Hyper-V versus VMware en VirtualBox
Microsofts Hyper-V biedt verschillende voordelen ten opzichte van de concurrentie. Het is gratis als je een Windows-editie hebt die het ondersteunt. Omdat Windows en Hyper-V van dezelfde bron komen, hoef je je niet bezig te houden met updates die altijd nodig zijn bij dit soort software, omdat Windows Update het werk automatisch doet.

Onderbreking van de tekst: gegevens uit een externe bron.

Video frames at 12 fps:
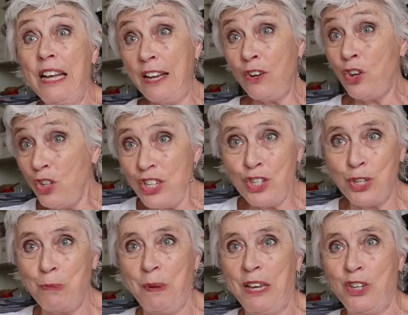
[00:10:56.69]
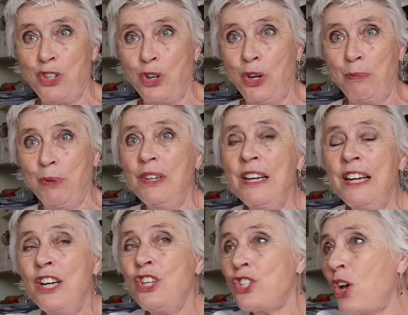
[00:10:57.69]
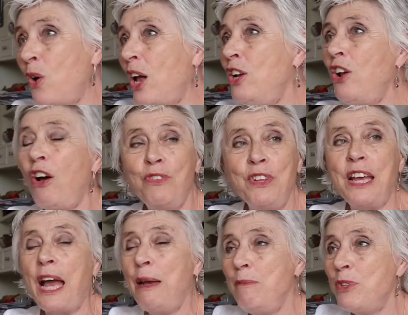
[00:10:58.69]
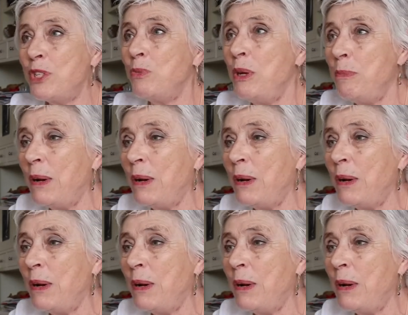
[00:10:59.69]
Of course it should be enjoyable. So a lot of the games that we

Hyper-V kan bovendien snapshots maken (controlepunten genoemd), wat niet kan met het gratis VMware-alternatief Workstation (voorheen Player), maar alleen met de commerciële Workstation Pro-versie. VirtualBox is opensource en dus gratis, maar de volledige functionaliteit is alleen beschikbaar met het ‘Oracle VM VirtualBox Extension Pack’, en als je daar commercieel gebruik van wilt maken, moet je ervoor betalen – bij Hyper-V zijn dergelijke extra kosten er niet.
Het installeren van de gastservices in de virtuele machines is bij veel besturingssystemen niet nodig, omdat ze van huis uit al over die services beschikken. De containerbestanden voor de virtuele harde schijven in het VHD- en VHDX-formaat kun je op elke Windows-pc vanaf Windows 8 (inclusief Home) met een dubbelklik mounten en de inhoud ervan bewerken zonder dat Hyper-V hoeft te worden geïnstalleerd. Het werkgeheugen dat aan een virtuele machine is toegewezen, kan dynamisch groeien of krimpen.

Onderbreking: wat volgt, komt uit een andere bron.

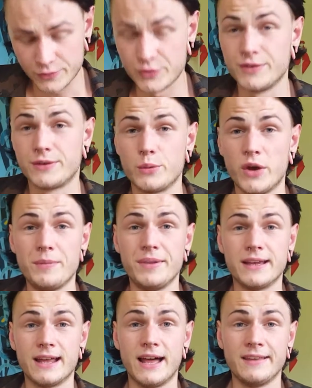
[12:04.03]
just
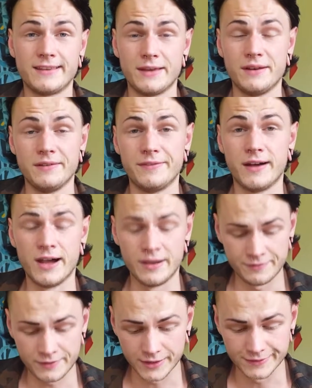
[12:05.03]
vaping it at
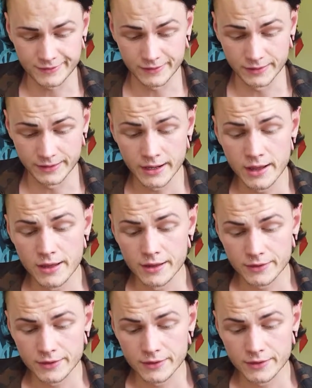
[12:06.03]
75 constantly.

Er zijn echter ook nadelen aan Hyper-V. Het vergt wat meer inwerktijd dan de concurrentie en de keuze aan ondersteunde gastsystemen is kleiner. Bovendien is er geen mogelijkheid om een usb-drive aan een virtuele machine te sluiten. Een uitgebreide vergelijkingstest hebben we in [1] gepubliceerd.